Oregon has invited 10 firms to bid for the approximately $35 million job of transferring Cover Oregon to the federal health insurance exchange, and given them two weeks to reply.
The "special procurement" issued by the Oregon Health Authority (OHA) underlines the fact that time is short. The state seeks a "systems integrator" firm – sort of an information-technology general contractor -- to make sure Oregonians have a functioning exchange in time for the next open enrollment period opening Nov. 15. To save time, the state won't pursue a months-long competitive bidding process – instead inviting 10 firms to bid.
One firm that's not on the list? Oracle Corp., the lead information-technology vendor on the Cover Oregon project, which officials have publicly blamed for the failed $250 million effort to build a state-based exchange.
The state intends to select a top bidder by June 18, and finalize the contract by June 30. That would leave four and a half months for a job that a consultant earlier estimated to take between five and eight months.
The firms were selected because they'd successfully connected other states to the federal exchange, according to the state. The federal exchange will be used by consumers to select private plans, but not those who qualify for the Medicaid-funded, Oregon Health Plan.
Shifting the Medicaid eligibility system used for Cover Oregon over to the OHA --and making it compatible with the federal exchange – could run into unforeseen pitfalls, the subject of a $3 million "gap analysis" under way by Deloitte Consulting.

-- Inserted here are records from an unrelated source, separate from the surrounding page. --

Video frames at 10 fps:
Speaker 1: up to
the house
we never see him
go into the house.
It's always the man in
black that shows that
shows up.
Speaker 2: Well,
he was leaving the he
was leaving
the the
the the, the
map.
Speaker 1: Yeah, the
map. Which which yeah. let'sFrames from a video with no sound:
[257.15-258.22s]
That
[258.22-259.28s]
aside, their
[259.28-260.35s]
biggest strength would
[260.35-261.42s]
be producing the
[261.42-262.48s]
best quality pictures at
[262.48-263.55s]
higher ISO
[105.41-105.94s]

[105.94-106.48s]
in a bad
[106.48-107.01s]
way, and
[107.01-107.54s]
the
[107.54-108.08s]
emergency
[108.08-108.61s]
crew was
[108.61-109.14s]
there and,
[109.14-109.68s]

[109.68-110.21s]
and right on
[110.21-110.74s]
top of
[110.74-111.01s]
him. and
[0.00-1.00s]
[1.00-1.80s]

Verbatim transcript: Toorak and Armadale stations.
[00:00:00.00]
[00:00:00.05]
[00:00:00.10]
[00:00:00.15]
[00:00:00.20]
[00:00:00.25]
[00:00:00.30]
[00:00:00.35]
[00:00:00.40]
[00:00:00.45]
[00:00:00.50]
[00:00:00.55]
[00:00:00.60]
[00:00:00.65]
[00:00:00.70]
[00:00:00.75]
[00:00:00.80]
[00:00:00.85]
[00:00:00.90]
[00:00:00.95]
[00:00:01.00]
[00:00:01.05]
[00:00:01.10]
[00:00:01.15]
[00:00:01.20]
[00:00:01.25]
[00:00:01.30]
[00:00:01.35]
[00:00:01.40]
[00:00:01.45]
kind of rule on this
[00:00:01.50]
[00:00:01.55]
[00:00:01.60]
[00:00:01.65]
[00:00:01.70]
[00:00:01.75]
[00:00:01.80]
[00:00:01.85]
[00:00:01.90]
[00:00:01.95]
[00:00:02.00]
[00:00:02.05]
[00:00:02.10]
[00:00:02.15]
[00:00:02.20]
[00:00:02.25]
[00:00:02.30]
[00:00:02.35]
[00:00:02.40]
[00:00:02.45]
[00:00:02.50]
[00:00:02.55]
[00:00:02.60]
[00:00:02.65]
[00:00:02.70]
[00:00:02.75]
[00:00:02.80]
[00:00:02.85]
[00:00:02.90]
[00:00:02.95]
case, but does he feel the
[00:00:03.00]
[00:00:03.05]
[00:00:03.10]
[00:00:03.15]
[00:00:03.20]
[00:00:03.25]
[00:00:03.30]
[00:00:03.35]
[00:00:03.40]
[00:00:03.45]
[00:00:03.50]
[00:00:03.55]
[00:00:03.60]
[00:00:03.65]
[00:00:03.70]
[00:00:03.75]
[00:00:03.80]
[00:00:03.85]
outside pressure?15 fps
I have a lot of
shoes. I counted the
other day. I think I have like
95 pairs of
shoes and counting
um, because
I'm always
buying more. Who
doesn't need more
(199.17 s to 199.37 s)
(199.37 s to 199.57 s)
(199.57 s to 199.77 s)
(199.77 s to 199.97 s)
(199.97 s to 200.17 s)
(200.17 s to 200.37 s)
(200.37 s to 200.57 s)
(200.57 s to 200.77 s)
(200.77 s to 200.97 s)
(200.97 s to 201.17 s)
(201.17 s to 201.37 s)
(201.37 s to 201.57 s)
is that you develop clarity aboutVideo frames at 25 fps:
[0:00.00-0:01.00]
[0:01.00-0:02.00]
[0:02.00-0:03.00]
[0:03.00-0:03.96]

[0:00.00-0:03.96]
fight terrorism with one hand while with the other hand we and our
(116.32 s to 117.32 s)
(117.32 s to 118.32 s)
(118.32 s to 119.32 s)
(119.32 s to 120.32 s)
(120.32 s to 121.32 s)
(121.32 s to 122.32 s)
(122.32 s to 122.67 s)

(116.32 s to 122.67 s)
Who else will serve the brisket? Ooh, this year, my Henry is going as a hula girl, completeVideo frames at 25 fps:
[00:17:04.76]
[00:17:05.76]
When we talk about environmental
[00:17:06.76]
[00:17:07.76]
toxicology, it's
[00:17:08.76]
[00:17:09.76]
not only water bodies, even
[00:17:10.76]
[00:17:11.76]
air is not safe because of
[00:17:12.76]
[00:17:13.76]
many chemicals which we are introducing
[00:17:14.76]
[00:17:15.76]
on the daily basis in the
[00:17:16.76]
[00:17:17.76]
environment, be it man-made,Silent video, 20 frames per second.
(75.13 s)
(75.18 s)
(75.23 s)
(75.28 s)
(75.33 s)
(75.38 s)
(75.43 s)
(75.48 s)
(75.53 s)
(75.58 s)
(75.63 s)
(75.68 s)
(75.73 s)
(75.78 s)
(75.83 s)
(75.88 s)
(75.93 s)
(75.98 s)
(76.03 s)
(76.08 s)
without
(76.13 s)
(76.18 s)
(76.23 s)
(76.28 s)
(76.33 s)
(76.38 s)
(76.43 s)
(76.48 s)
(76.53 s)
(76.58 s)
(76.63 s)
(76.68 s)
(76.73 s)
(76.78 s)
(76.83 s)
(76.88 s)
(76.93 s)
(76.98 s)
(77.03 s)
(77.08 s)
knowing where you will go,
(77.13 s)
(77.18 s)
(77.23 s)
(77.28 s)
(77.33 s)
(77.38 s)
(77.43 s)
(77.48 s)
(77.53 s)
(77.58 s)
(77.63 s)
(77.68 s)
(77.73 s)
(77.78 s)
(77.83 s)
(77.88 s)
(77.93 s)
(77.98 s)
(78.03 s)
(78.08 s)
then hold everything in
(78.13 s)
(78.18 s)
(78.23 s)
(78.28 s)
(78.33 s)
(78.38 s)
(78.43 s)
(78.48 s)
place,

While the federal shift bears an estimated cost of $5 million, state officials say the Medicaid work could cost $35 million. The special procurement document estimates a combined cost of $30 million to $35 million, but allows it could be expanded to include further work. State officials say the federal government has agreed to pay for the bulk of the project.
The 10 firms invited to bid include Accenture, Deloitte Consulting, Engage Point, HP Enterprise Services, KPMG, Northrop Grumman, Red Mane Technology, Social Interest Solutions, Vertical Build and Xerox Corp.
Deloitte, which has been heavily involved in Cover Oregon's efforts to figure out if its state-based, Oracle technology is salvageable, would seem to have the most familiarity with Oregon's situation. But earlier negotiations with the firm did not bear fruit.
In a February report, Deloitte indicated rescuing the troubled Oracle technology would cost approximately $40 million. But as the state sought to hire Deloitte, the figure roughly doubled – causing the state in April to decide to shift to the federal exchange.
Todd Williams, a local consultant on rescuing troubled technology projects, said it's good that the state is seeking multiple bidders. But the special procurement document doesn't do enough to spell out the work that would lead to such a high price tag. The important thing is to avoid a "Son of Cover Oregon" situation, he said, so "How is the state's culture going to change to make this a better project?